Kaveladze emigrated from the Republic of Georgia to the US shortly after the breakup of the Soviet Union in 1991 and later became a US citizen. He was asked to take part in the Trump Tower meeting by Aras Agalarov, Balber said.

Neither the White House nor Trump Jnr had disclosed Kaveladze’s presence at the 2016 meeting despite repeated public statements about a sit-down that involved three of Trump’s closest aides — his eldest son, Donald, his son-in-law Jared Kushner and Paul Manafort, Trump’s then-campaign manager.

Senator. Dianne Feinstein said Tuesday that Mueller had told the Senate Judiciary Committee that he doesn’t object to the panel publicly questioning Trump Jnr and Manafort.

Lawyers for the two have said they are willing to co-operate with congressional panels looking at Russian interference in the 2016 election and possible ties between the Trump campaign and Moscow, but it is unclear if they will agree to testify. Neither Trump Jnr nor Manafort are in the Trump administration.

During the meeting, Natalia Veselnitskaya, the Russian lawyer who had travelled from Moscow, handed Trump Jnr a sheaf of documents that she said showed improper donations to the Democratic National Committee, information that she said could be used against Trump’s Democratic rival, Hillary Clinton.

Kaveladze “was asked to attend the meeting purely to … make sure it happened,” said Balber, who is based in New York. “He literally had no idea what the meeting was about until he showed up right before.”

Kaveladze did not recall saying anything at the meeting, which lasted less than half an hour, and does not understand why the meeting has become so controversial, Balber said.

“He’s absolutely baffled,” said Balber, who also represents the Agalarovs. “Even the Agalarovs are absolutely baffled. Nobody had any expectation this would be what it’s become, especially this poor guy, who had not been involved before.”

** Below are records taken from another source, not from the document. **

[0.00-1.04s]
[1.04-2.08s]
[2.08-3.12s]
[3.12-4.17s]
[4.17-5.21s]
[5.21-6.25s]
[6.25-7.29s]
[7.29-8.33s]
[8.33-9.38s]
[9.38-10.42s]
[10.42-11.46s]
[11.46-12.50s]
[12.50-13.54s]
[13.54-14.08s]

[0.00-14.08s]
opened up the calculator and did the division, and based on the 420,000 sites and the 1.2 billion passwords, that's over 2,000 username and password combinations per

Balber said Veselnitskaya — who did real estate work for the Agalarovs in Moscow — asked one of the Agalarovs to provide an introduction to the Trumps. The Agalarovs then asked a British music publicist, Rob Goldstone, to contact Trump Jnr, he said.

“This was not a highly important item to the Agalarovs,” Balber said. “If it were, I suspect it would have happened very differently.”

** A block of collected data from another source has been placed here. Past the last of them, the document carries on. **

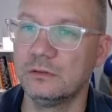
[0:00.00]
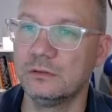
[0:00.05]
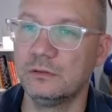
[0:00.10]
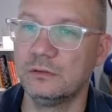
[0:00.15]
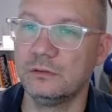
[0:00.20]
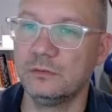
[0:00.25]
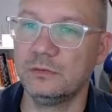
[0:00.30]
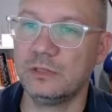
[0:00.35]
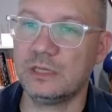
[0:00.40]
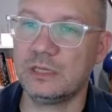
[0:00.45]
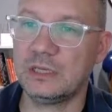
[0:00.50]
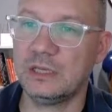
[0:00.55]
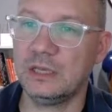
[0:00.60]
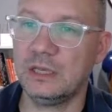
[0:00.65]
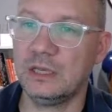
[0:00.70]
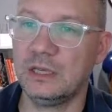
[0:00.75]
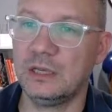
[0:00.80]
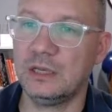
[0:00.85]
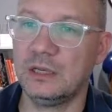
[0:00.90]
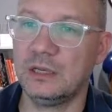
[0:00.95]
we
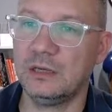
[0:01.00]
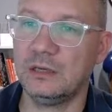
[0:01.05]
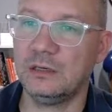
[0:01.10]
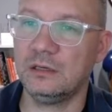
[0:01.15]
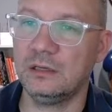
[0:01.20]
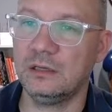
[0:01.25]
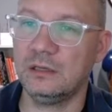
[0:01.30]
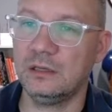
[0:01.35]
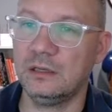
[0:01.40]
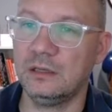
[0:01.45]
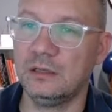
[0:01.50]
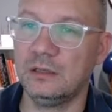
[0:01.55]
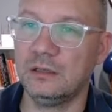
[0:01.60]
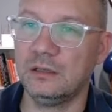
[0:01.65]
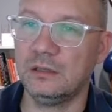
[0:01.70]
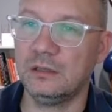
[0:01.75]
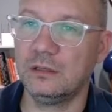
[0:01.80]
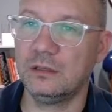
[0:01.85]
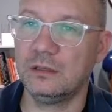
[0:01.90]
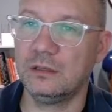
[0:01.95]
can
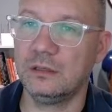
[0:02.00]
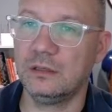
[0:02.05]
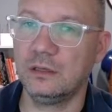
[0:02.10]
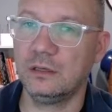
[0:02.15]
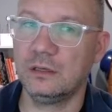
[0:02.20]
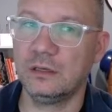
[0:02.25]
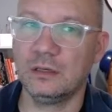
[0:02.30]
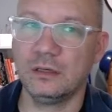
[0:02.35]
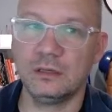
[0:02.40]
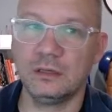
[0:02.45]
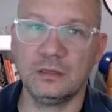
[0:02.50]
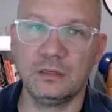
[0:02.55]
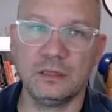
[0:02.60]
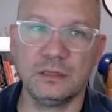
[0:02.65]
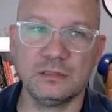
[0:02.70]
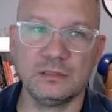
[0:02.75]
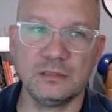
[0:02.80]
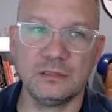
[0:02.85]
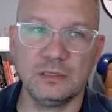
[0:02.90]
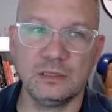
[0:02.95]
not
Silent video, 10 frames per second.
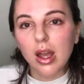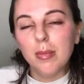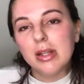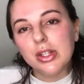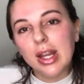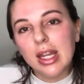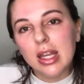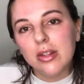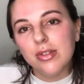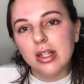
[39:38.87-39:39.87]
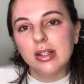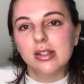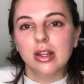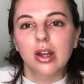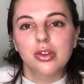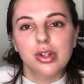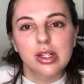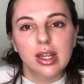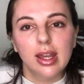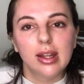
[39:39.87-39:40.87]
Is there any evidence that
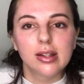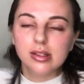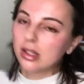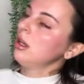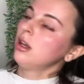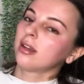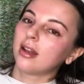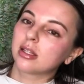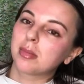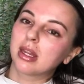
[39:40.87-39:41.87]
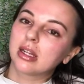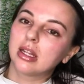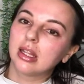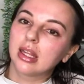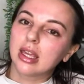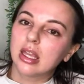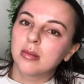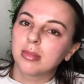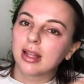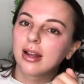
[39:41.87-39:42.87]
contraindicates cosmetic needling
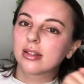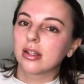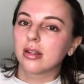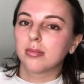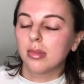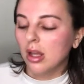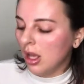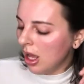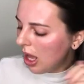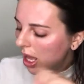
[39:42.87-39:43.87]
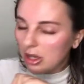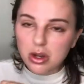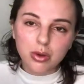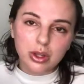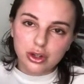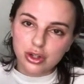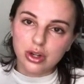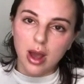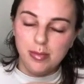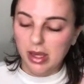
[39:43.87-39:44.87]
in melazit? No, there should
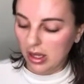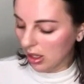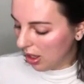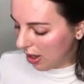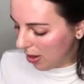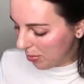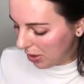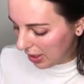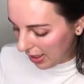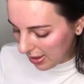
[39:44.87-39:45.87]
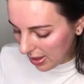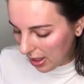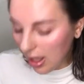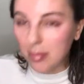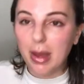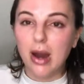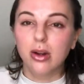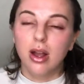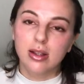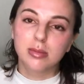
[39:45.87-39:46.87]
not be. The nice thing about
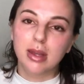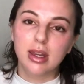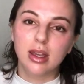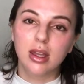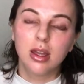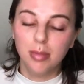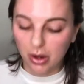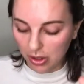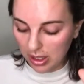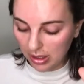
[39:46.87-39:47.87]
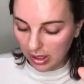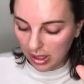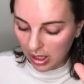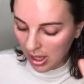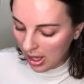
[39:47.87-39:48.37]
cosmetic microneedling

But Balber’s account of who set up the meeting is at odds with email exchanges at the time between Trump Jnr and Goldstone, which Trump Jnr released last week. They indicated that the Agalarovs, not Veselnitskaya, pushed for the meeting.

Goldstone told Trump Jnr in an email dated June 3, 2016, that Aras Agalarov had met that morning with a Russian prosecutor who had “offered to provide the Trump campaign with some official documents and information that would incriminate Hillary.”

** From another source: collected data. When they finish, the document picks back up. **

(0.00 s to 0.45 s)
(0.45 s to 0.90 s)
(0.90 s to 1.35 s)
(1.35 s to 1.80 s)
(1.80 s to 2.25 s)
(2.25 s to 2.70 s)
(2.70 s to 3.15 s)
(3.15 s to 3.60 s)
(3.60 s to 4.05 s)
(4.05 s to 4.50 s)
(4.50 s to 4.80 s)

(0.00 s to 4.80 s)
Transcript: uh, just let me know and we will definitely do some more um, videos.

Goldstone called the offer “part of Russia and its government’s support for Mr. Trump — helped along by Aras and Emin.”

During the 1990s, Kaveladze headed a Delaware-based company called International Business Creations and set up 2,000 US corporations for Russian brokers, according to a critical report in November 2000 by an arm of Congress now known as the Government Accountability Office.